▸ **Exercise prompt**
Only the lines holding the string "video" are needed; copy each of them from the data.

▸ **Provided records**
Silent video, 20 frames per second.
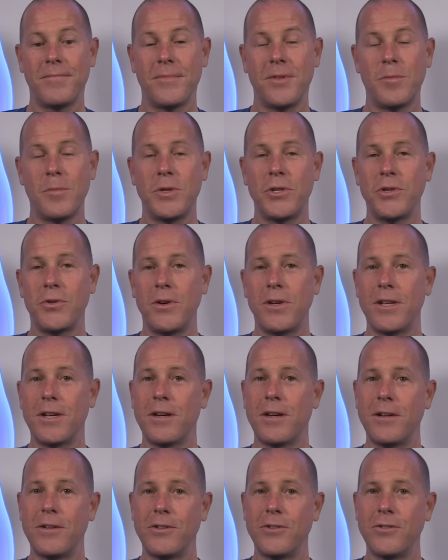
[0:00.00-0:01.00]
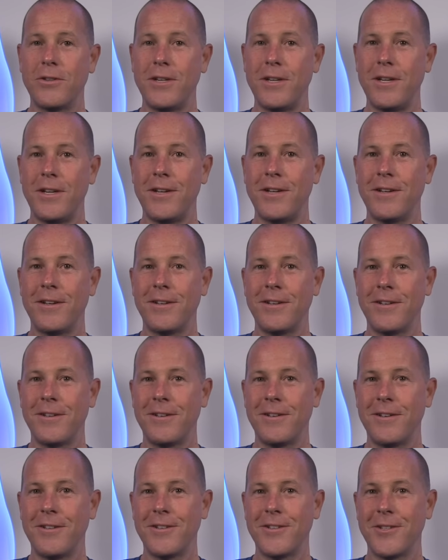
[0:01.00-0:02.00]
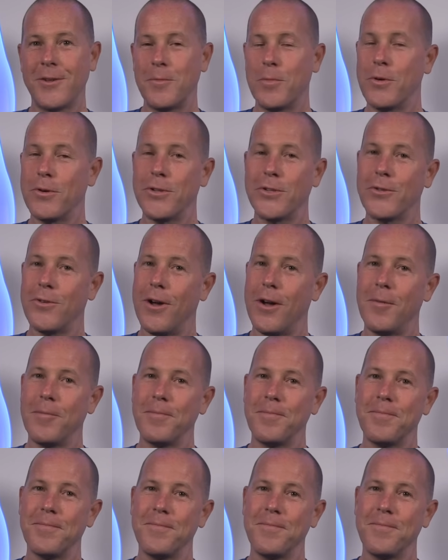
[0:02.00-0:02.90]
the majority of the country supports Trump.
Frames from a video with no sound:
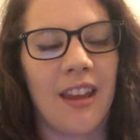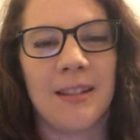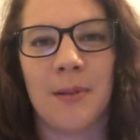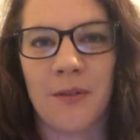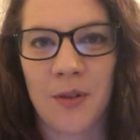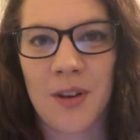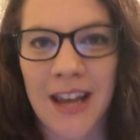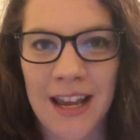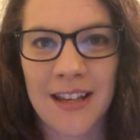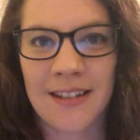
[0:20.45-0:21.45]
It's been a few
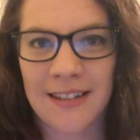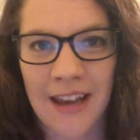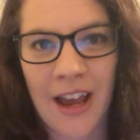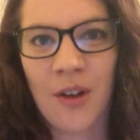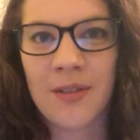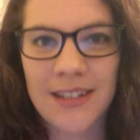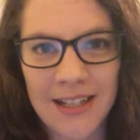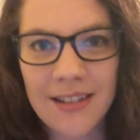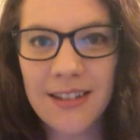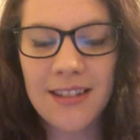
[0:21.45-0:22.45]
days now
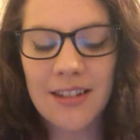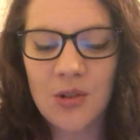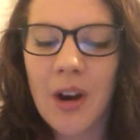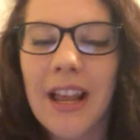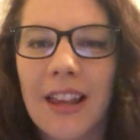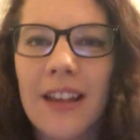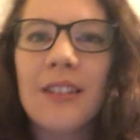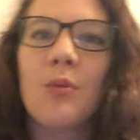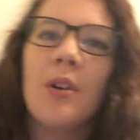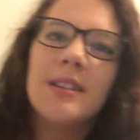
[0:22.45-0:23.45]
since the trailer
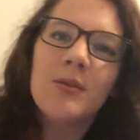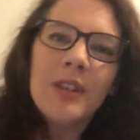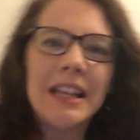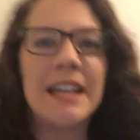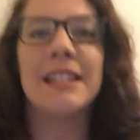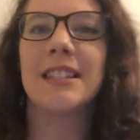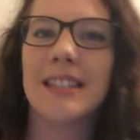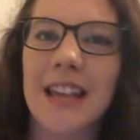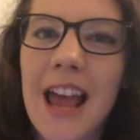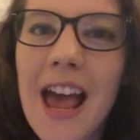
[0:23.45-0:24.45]
was
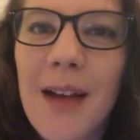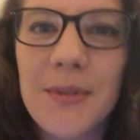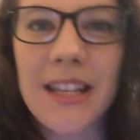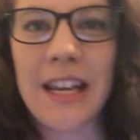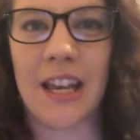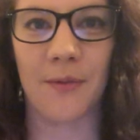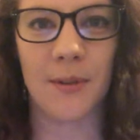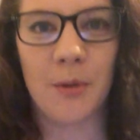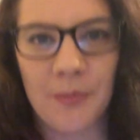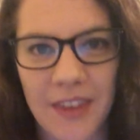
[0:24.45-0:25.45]
released. I'm just getting
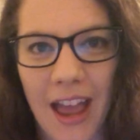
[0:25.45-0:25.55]
comfortable.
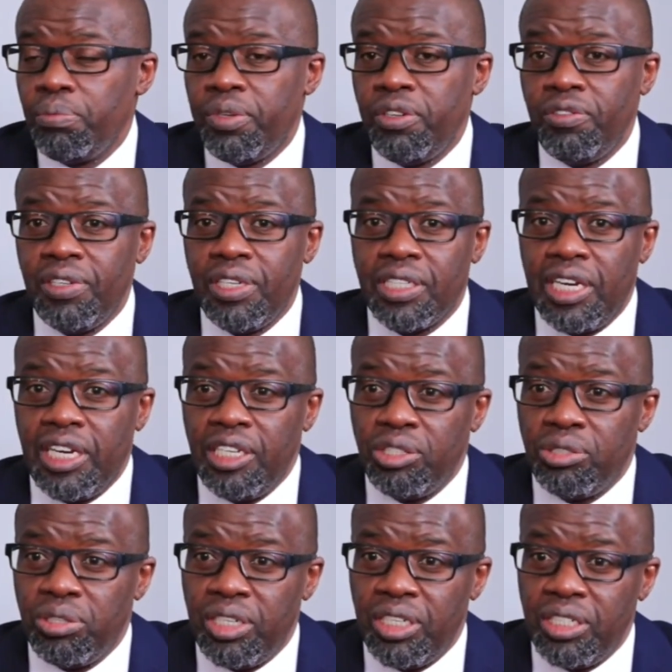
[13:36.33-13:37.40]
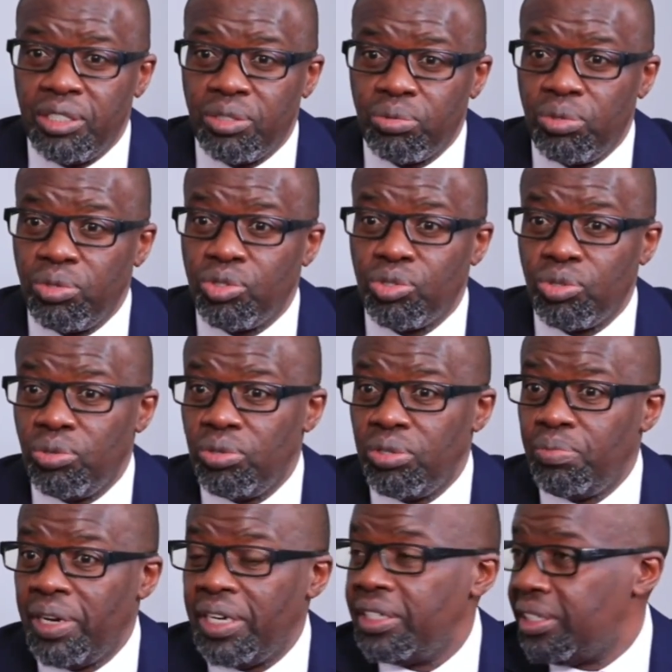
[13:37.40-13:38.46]
Previously, insurance was
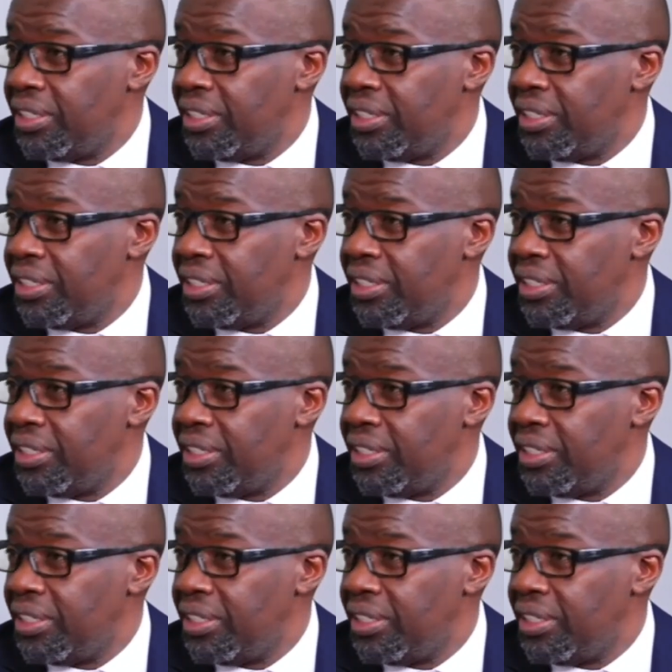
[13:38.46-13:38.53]
sold by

▸ **Reply**
Silent video, 20 frames per second.
Frames from a video with no sound:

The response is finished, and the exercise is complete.